Bishop's belief that things have finally come full circle has made her more confident in all aspects of her music. From songwriting to performing to going on the road, she has taken on an attitude of ease about her career without losing her drive to work hard for what she wants.

"I think I'm much more rooted this time around than I was the first 12 years, the first five records of my career ... and I'm seeing the fun and the joy of the story unfolding." Bishop confesses. "The old version of my music was very -- I sang a lot harder, I felt like I was trying really hard onstage all the time, and I would say now I've tapped into a much more vulnerable side of myself. I'm okay with being vulnerable onstage, as opposed to putting on a show and acting like I have it all together ... On the creative level, as far as writing songs, I basically didn't write for a year and a half; I let myself not write at all, and now I'm allowing myself to write when I feel inspired, and I'm starting to feel inspired again."
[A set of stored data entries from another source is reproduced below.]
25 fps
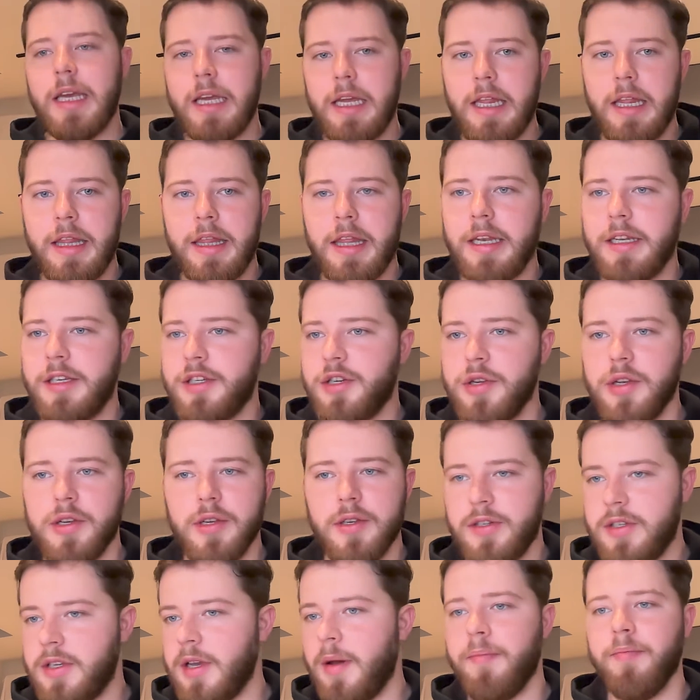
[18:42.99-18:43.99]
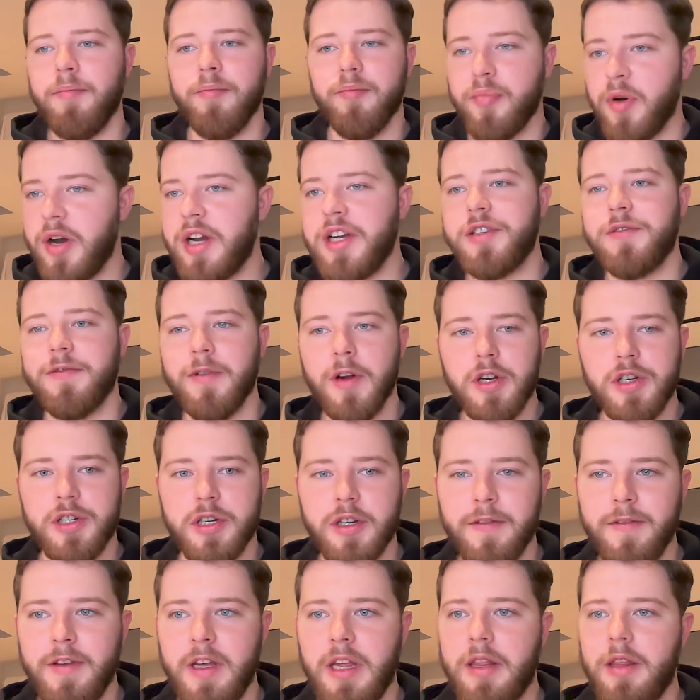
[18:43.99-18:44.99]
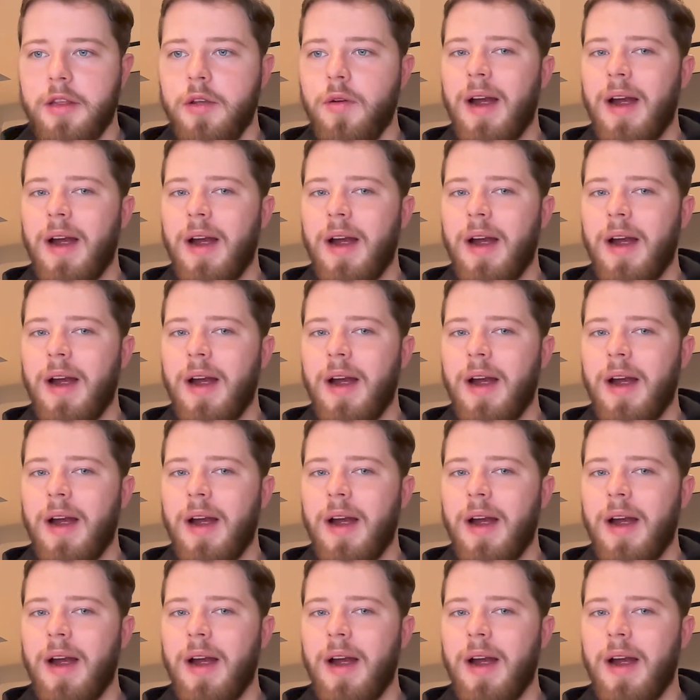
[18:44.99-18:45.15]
ETH into some bridge version of ETH.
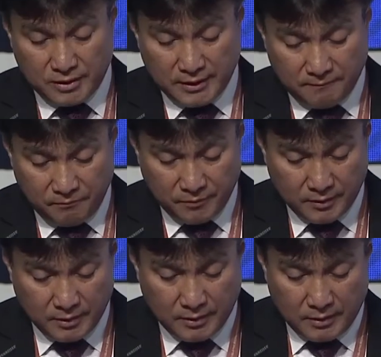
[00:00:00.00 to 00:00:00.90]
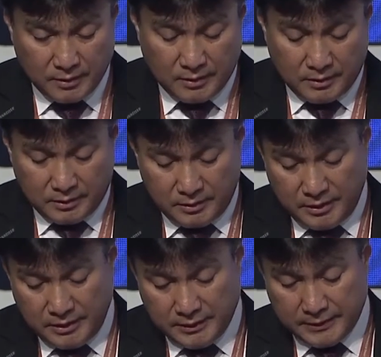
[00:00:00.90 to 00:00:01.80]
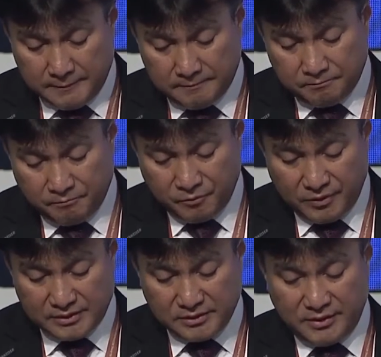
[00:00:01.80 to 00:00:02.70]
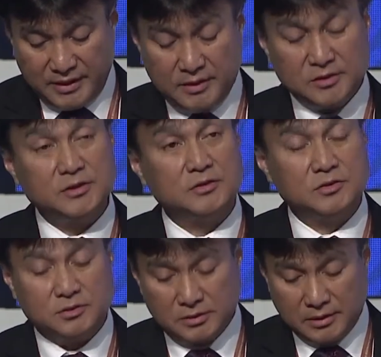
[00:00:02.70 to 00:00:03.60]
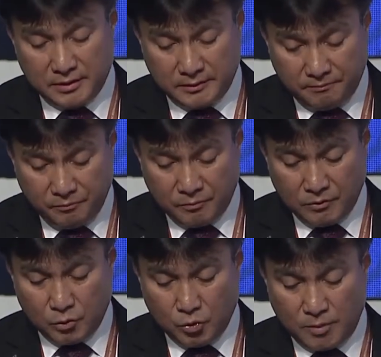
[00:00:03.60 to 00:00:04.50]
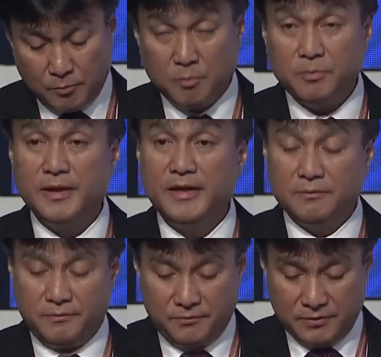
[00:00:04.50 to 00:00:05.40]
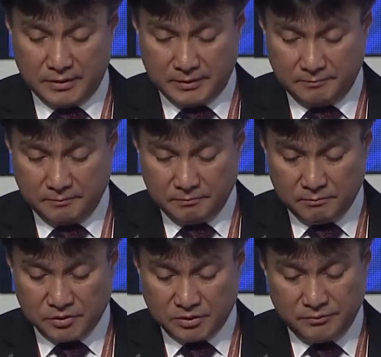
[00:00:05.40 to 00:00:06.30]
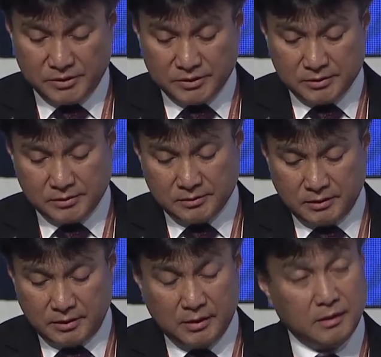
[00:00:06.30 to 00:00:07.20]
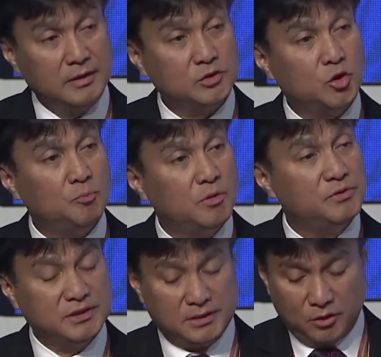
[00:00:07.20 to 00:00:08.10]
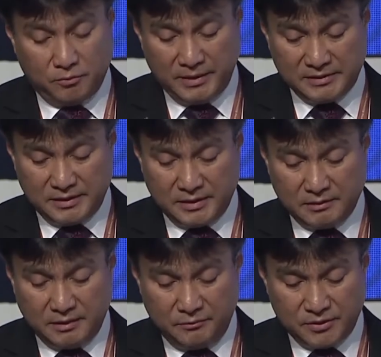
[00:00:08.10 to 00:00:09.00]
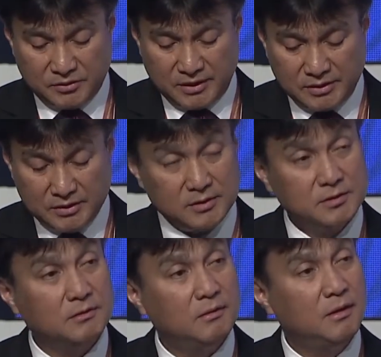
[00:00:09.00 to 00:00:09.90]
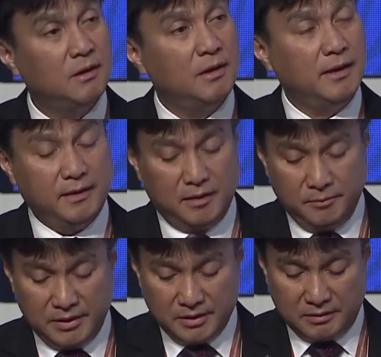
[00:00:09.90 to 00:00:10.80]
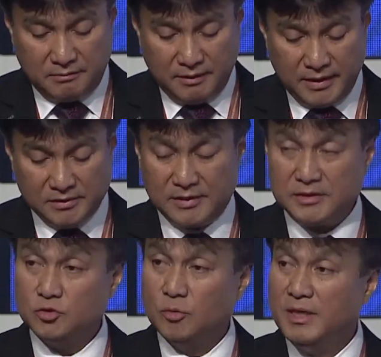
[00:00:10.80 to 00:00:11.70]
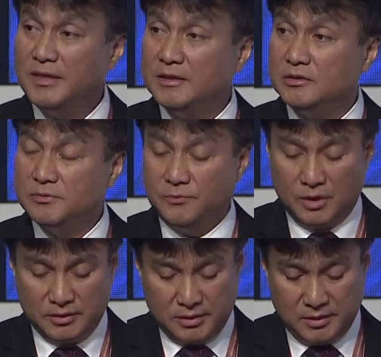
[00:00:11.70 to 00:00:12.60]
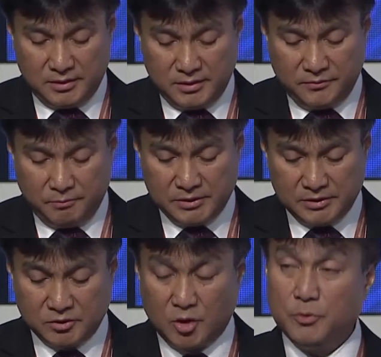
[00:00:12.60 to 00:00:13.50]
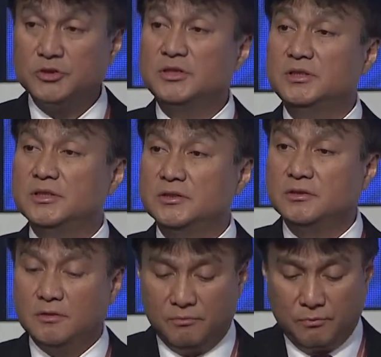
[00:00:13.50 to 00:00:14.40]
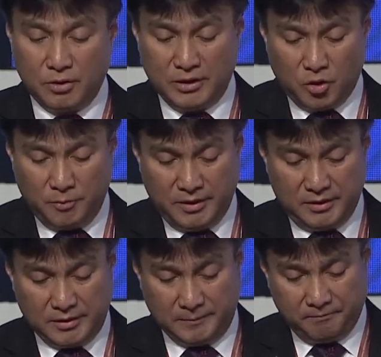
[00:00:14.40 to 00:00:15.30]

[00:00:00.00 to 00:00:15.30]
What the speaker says: then. There's great distance to the proper health services. There's no provision of basic infrastructures and limited access to markets for alternative business opportunities for the community.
I want to live in that space of not having the answers and that being okay. It's like, 'Who cares about failing? All you have to do is get up and sing.'

Bishop's personal journey of dealing with the pressures of being an artist has made her more aware of the things that many other aspiring musicians deal with internally and the pressures that they put on themselves to be a certain way. She saw a need for more community-building among her fellow musicians in Nashville, so she started a monthly "revival" where musicians gather and sing together, and hopes to "continue to foster healthy, supportive communities around these issues."

"I didn't realize it was a problem until it was a problem," she says of the pressure she was putting on herself. "I knew I felt pressure to succeed, but I thought that was what I was supposed to feel -- this kind of anxiety, trying to make things happen ... I've talked to a lot of musicians who go through that, and I've actually participated in some awesome musician recovery programs and support groups where we get together and we all share this enormous amount of pressure that we feel as artists to prove ourselves and to be heard, and the heartbreak of the business and the way things are ... We need each other; we need to know we're not alone and we all are messy in the same way."

Although Bishop only just released Ain't What I Was in May, she's already looking toward her next project. She's been writing again, as she mentioned, but she also has a number of songs saved up -- some from her most recent release, some from friends, some from her old catalog.

"I'm going to keep writing songs and ending up having to make albums for the rest of my life because there's still a lot of great songs to record," Bishop says, "and now that the recording process has been made fun again, and the whole performing thing is fun again, it's kind of like, I'm not putting any limits on myself."